→ **Prompt**: This exercise asks for an exact copy of the lines from the one containing "(314.70 s to 315.77 s)" through the final line of the material, with pictures omitted.

-- -- --

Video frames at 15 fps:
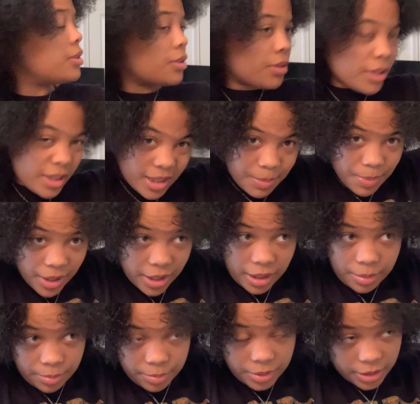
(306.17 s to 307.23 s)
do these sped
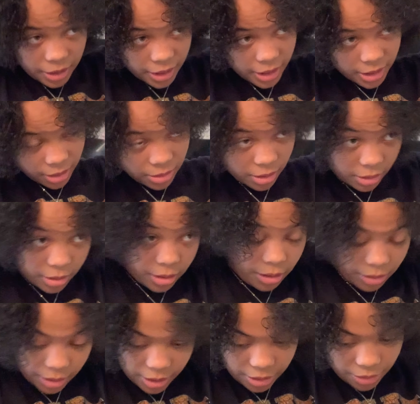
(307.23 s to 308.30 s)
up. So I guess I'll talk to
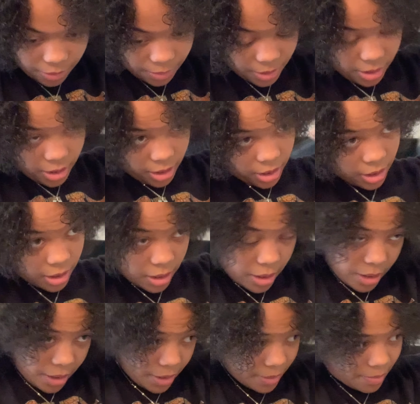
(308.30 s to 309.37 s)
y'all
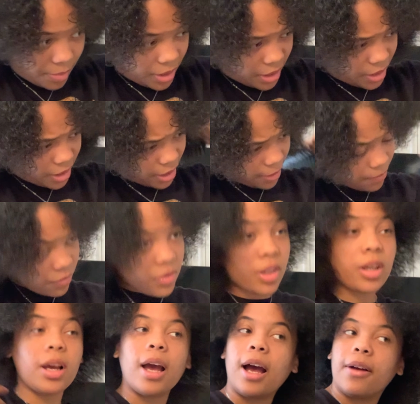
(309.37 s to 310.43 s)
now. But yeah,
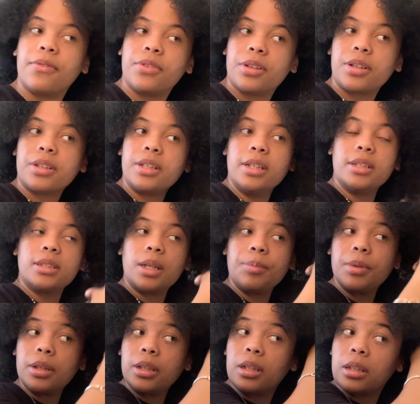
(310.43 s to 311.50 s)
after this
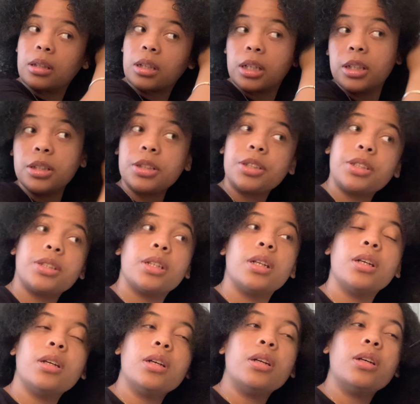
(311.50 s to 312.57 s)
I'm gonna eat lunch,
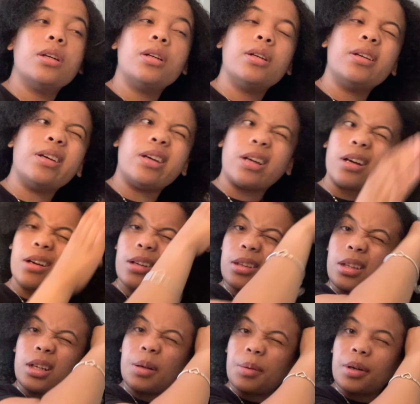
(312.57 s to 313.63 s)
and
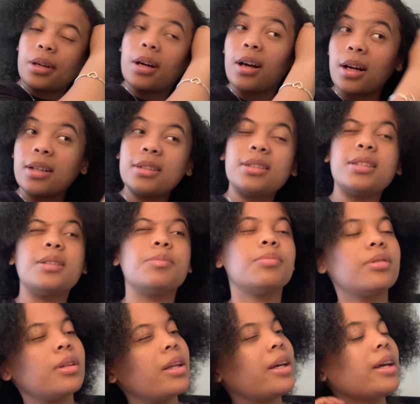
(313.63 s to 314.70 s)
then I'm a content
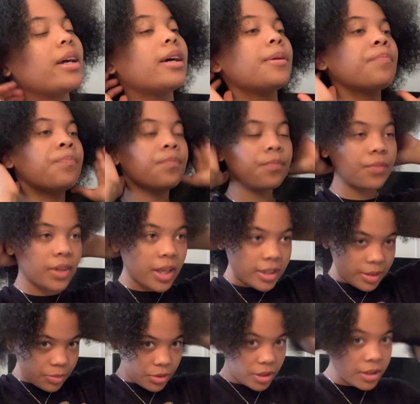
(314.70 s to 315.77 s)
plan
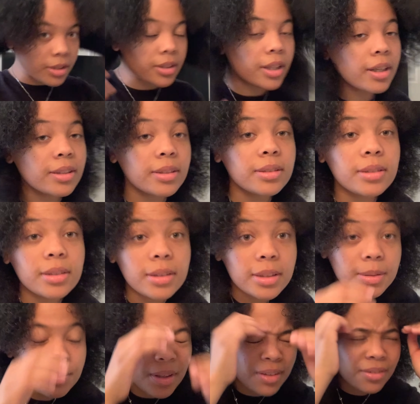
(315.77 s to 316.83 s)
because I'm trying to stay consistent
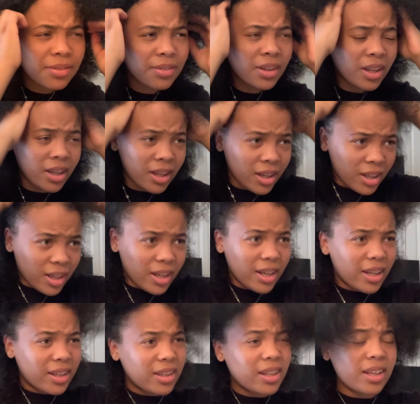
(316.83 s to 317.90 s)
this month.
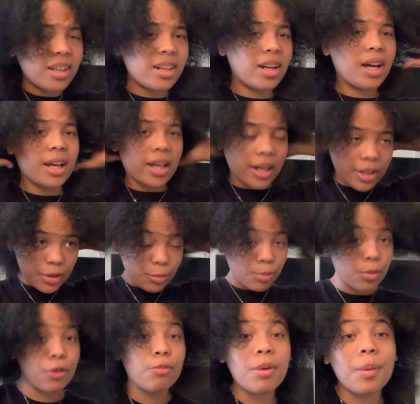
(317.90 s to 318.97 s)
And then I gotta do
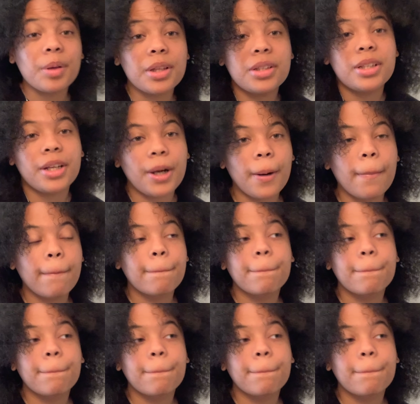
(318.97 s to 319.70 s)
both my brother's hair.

-- -- --

→ **Response area**:
(314.70 s to 315.77 s)
plan
(315.77 s to 316.83 s)
because I'm trying to stay consistent
(316.83 s to 317.90 s)
this month.
(317.90 s to 318.97 s)
And then I gotta do
(318.97 s to 319.70 s)
both my brother's hair.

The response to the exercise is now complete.